RECORDED DATA
:::

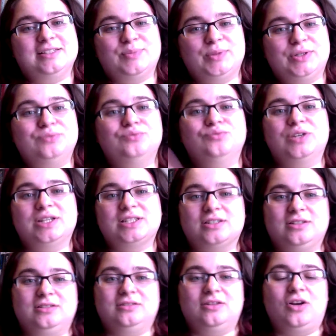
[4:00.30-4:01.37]
been
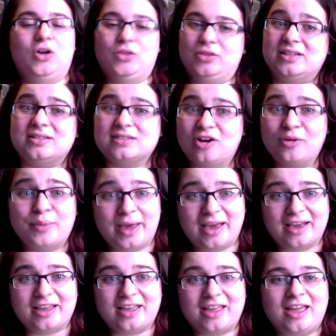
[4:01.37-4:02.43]
written on this topic,
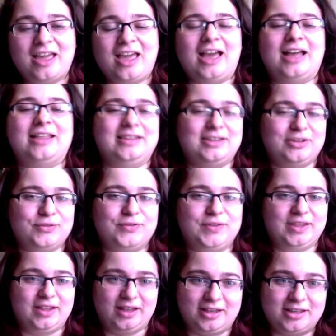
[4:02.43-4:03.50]
and then you feel
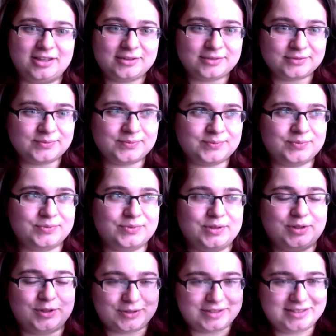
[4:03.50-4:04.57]
like
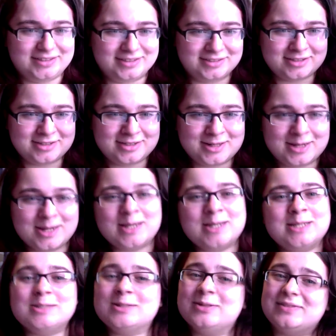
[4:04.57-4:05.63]
you're
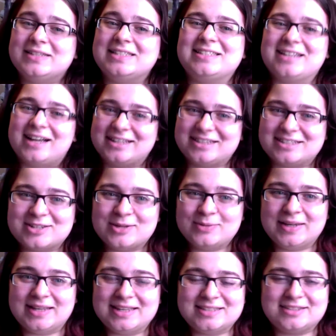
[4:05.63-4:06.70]
sort of inside the
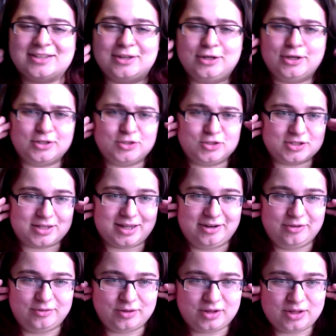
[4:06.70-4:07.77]
topic, so you can just kind
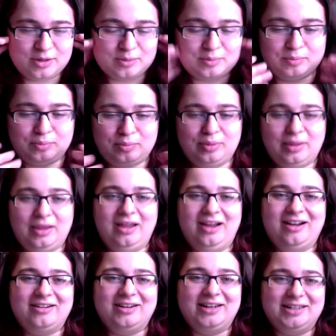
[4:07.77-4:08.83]
of
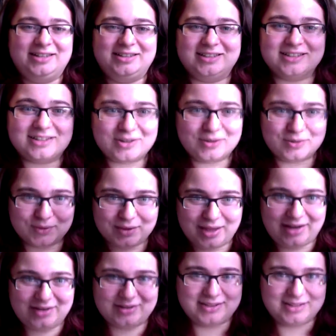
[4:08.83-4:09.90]
blur it all
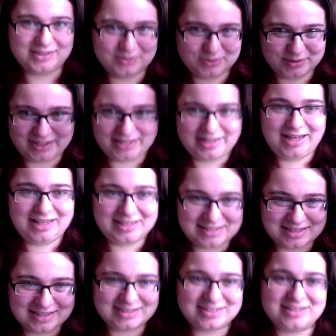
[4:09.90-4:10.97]
out, and all the
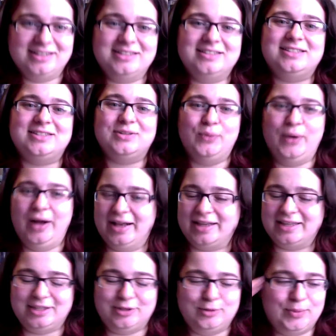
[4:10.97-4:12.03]
analysis starts to work
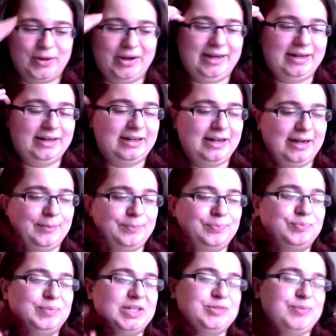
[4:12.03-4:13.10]
in your brain
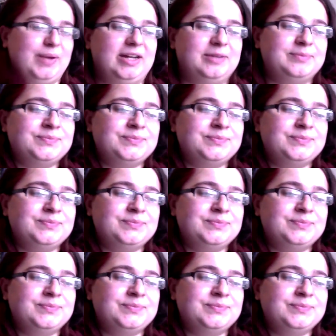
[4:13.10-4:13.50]
much better.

:::

WHAT YOU SHOULD DO
The pictures stay out of the copy. Set down the entries above precisely.

FINISHED EXERCISE
[4:00.30-4:01.37]
been
[4:01.37-4:02.43]
written on this topic,
[4:02.43-4:03.50]
and then you feel
[4:03.50-4:04.57]
like
[4:04.57-4:05.63]
you're
[4:05.63-4:06.70]
sort of inside the
[4:06.70-4:07.77]
topic, so you can just kind
[4:07.77-4:08.83]
of
[4:08.83-4:09.90]
blur it all
[4:09.90-4:10.97]
out, and all the
[4:10.97-4:12.03]
analysis starts to work
[4:12.03-4:13.10]
in your brain
[4:13.10-4:13.50]
much better.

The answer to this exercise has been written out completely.